• **What the task requires**
In the data below, find the line with "[00:00:06.67]" and output it along with every later line, exactly, but not the pictures.

╭─ Material for this task

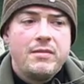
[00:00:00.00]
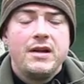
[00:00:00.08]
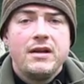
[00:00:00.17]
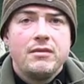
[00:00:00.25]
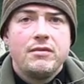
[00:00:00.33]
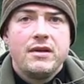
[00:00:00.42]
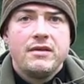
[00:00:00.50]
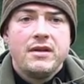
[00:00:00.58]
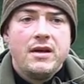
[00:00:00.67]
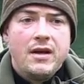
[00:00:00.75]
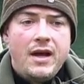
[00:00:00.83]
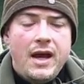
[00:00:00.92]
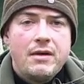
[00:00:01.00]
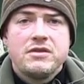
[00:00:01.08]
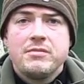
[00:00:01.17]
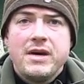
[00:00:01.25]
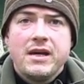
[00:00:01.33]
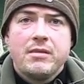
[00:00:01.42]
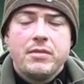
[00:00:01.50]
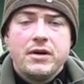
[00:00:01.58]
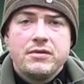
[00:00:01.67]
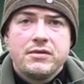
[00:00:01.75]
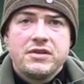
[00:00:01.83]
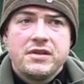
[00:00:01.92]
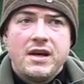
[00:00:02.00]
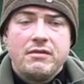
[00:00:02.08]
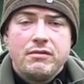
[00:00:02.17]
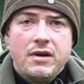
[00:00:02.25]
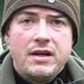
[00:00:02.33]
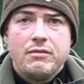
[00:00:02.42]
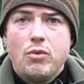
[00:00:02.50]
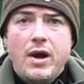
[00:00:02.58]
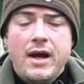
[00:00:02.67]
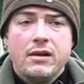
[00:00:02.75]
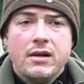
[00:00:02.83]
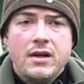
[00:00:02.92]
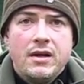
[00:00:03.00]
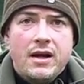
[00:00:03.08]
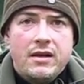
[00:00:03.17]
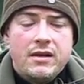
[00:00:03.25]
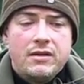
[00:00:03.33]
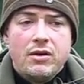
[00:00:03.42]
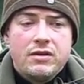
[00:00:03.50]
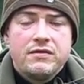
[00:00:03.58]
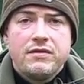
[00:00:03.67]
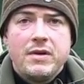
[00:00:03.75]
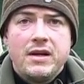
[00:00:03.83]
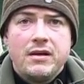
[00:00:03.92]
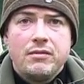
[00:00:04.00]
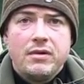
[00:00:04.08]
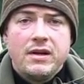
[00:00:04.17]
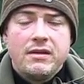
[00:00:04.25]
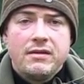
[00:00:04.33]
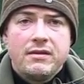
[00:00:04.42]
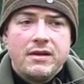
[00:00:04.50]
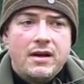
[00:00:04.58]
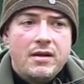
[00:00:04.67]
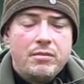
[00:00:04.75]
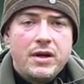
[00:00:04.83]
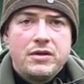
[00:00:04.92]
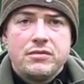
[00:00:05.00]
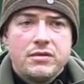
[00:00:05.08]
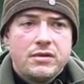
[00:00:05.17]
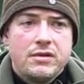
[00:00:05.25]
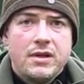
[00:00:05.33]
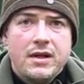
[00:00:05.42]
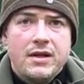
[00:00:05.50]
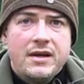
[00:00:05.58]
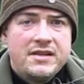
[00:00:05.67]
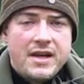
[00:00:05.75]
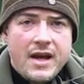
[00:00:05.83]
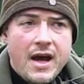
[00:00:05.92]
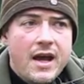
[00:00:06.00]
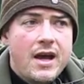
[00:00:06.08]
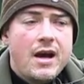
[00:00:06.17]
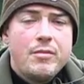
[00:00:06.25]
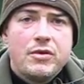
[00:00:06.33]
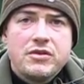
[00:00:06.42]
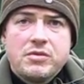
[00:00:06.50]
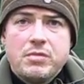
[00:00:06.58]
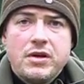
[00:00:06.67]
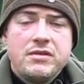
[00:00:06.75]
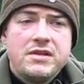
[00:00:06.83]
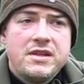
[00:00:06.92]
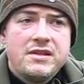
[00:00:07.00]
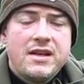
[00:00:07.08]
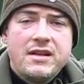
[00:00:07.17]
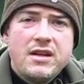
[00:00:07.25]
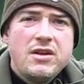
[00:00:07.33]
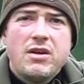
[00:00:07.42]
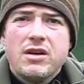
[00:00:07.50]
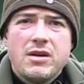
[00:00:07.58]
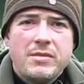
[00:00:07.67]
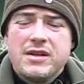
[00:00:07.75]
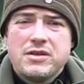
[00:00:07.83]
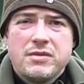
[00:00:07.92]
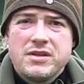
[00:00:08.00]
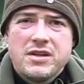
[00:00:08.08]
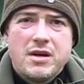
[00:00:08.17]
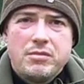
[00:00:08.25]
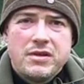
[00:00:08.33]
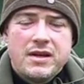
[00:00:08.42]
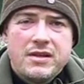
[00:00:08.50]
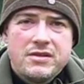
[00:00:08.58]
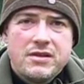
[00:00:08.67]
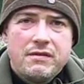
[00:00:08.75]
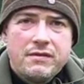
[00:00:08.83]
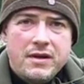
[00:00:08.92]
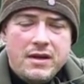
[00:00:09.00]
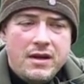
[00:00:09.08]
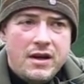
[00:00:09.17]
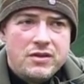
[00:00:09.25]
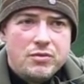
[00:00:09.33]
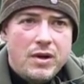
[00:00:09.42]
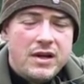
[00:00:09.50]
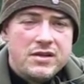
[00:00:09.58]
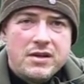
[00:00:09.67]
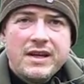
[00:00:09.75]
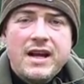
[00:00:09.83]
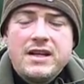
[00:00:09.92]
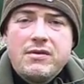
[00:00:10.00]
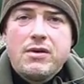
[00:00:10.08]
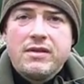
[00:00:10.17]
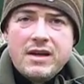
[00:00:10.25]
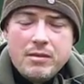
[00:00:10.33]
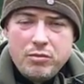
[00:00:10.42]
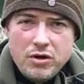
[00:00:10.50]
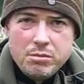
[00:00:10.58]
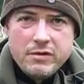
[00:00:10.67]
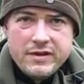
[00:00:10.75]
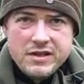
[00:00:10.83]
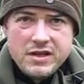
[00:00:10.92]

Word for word: familiar with how to make a bow drill set really well, and they're not as familiar with bow drill as say I am or Spoons is, then they're not going to be able to interpret that stuff as well. So again, you've got that problem of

╰─

• **Answer space**
[00:00:06.67]
[00:00:06.75]
[00:00:06.83]
[00:00:06.92]
[00:00:07.00]
[00:00:07.08]
[00:00:07.17]
[00:00:07.25]
[00:00:07.33]
[00:00:07.42]
[00:00:07.50]
[00:00:07.58]
[00:00:07.67]
[00:00:07.75]
[00:00:07.83]
[00:00:07.92]
[00:00:08.00]
[00:00:08.08]
[00:00:08.17]
[00:00:08.25]
[00:00:08.33]
[00:00:08.42]
[00:00:08.50]
[00:00:08.58]
[00:00:08.67]
[00:00:08.75]
[00:00:08.83]
[00:00:08.92]
[00:00:09.00]
[00:00:09.08]
[00:00:09.17]
[00:00:09.25]
[00:00:09.33]
[00:00:09.42]
[00:00:09.50]
[00:00:09.58]
[00:00:09.67]
[00:00:09.75]
[00:00:09.83]
[00:00:09.92]
[00:00:10.00]
[00:00:10.08]
[00:00:10.17]
[00:00:10.25]
[00:00:10.33]
[00:00:10.42]
[00:00:10.50]
[00:00:10.58]
[00:00:10.67]
[00:00:10.75]
[00:00:10.83]
[00:00:10.92]

Word for word: familiar with how to make a bow drill set really well, and they're not as familiar with bow drill as say I am or Spoons is, then they're not going to be able to interpret that stuff as well. So again, you've got that problem of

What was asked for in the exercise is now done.